Cluster Computing | 2018
Awais Mahmood; Ghulam Muhammad; Mansour Alsulaiman; Habib Dhahri; Esam Othman; Mohammed Faisal
A new speech feature extraction technique called moving average multi directional local features (MA-MDLF) is presented in this paper. This method is based on linear regression (LR) and moving average (MA) in the time–frequency plane. Three-point LR is taken along time axis and frequency axis, and 3 points MA is taken along 45° and 135° in the time–frequency plane. The LR captures the voice onset\offset, formant contour, while the moving average captures the dynamics on time–frequency axes which can be seen as voiceprints. The MA-MDLF performance is compared to commonly used speech features in speaker recognition. The comparison is performed in a speaker recognition system (SRS) for three different conditions, namely clean speech, mobile speech, and cross channel. MA-MDLF has shown better performance than the baseline MFCC, RASTA-PLP and LPCC. In clean and mobile speech, MA-MDLF feature performs the best and also in the cross channel task MA-MDLF performed excellent. We also evaluated the MA-MDLF using three speech databases, namely KSU, LDC Babylon and TIMITdatabases, and found that MA-MDLF outperformed the other commonly used features with speech from all the three databases. The first and second databases are for Arabic speech while third is for English speech.

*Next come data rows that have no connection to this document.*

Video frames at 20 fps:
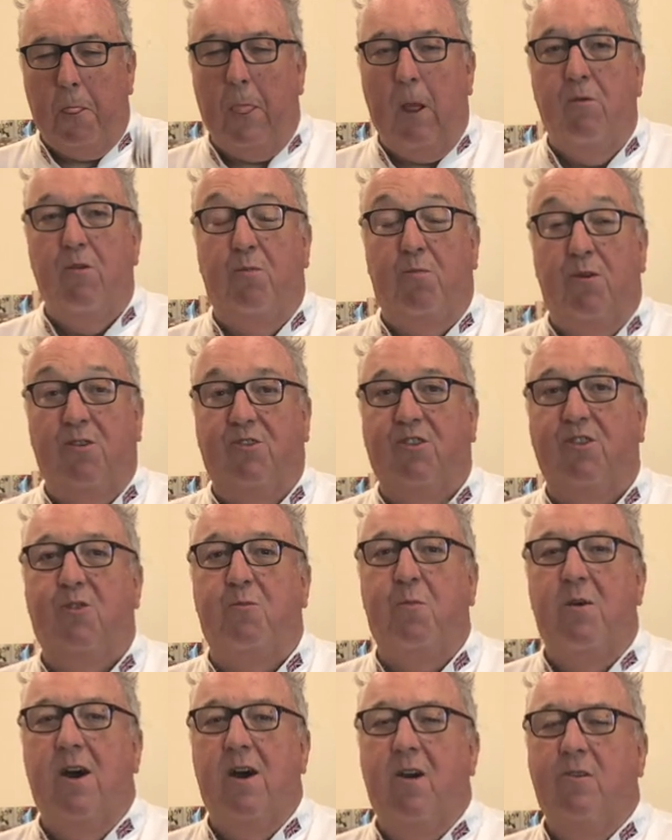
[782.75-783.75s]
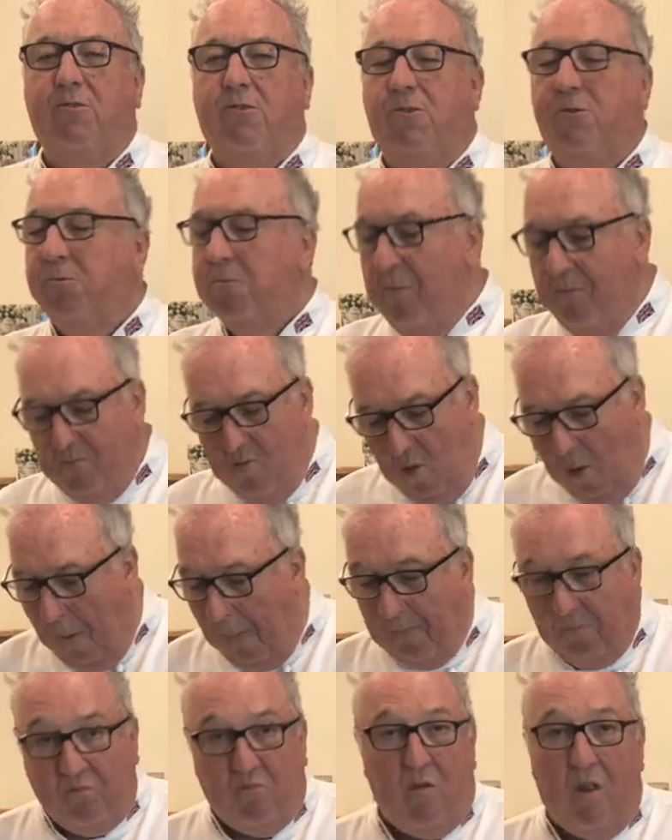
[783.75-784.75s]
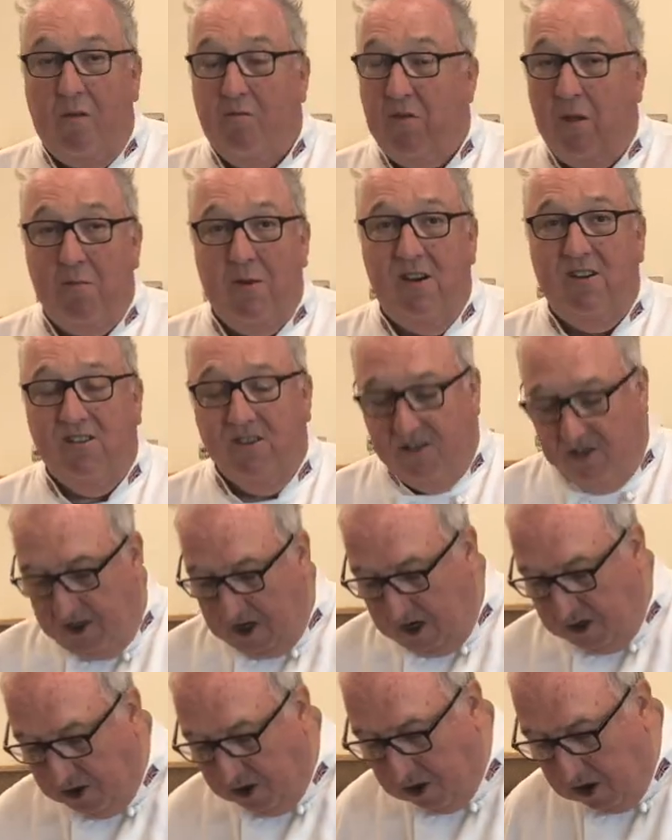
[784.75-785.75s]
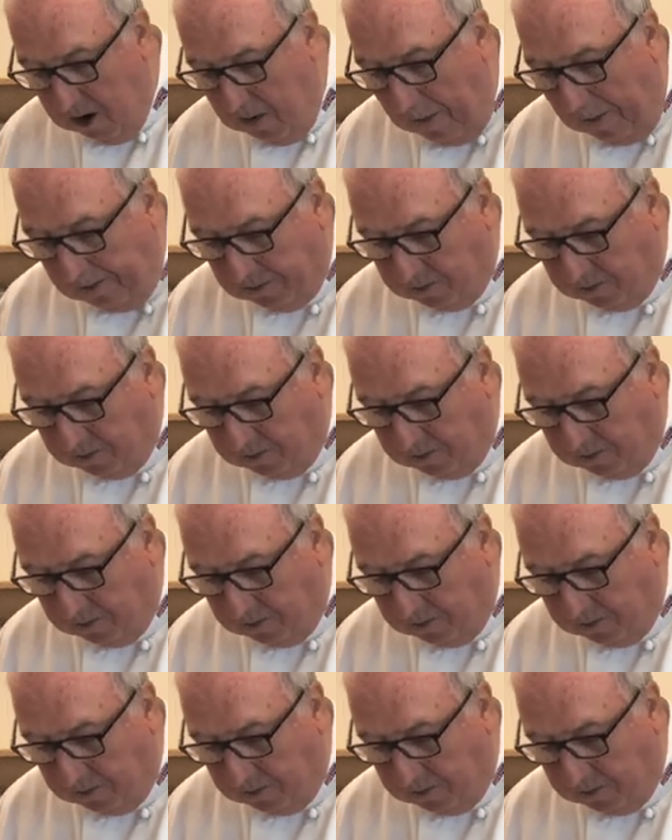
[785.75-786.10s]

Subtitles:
The Brussels sprouts, amazing texture.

2017 International Conference on Informatics, Health & Technology (ICIHT) | 2017
Zulfiqar Ali; Mansour Alsulaiman; Ghulam Muhammad; Ahmed Al-nasheri; Awais Mahmood
Data mining has a great potential in different areas of health informatics. Data mining in health industry can minimize the health cost as well as reduces the risk of life by informing a person at initial stage. An automatic classification system capable of mining pathological data may contribute in health informatics significantly. In this paper, an automatic system to differentiate between pathological and normal data is developed. The developed system mines the pathological data on the basis of an acoustic analysis. The purpose of the acoustic analysis is to estimate the auditory spectrum of a voice sample by using the principle of the human auditory system called as critical bandwidths. The estimated auditory spectrum simulates the behavior of a human ear and acts like an expert clinician who can identify a pathological voice by hearing. The pathological data used for this study is recorded from the people who are suffering from more than 100 different types of voice disorders. Voice of a disordered patient feels noisy, harsh, strain, breathy and unpleasant to ears. During the training phase of the proposed system, it takes labeled normal and pathological data to generate acoustic models by using the Gaussian mixture model. While in deployment phase, an unknown and unlabeled voice sample is given to the system to determine its type, i.e. normal or pathological. The best obtained accuracy of the system is 99.50%.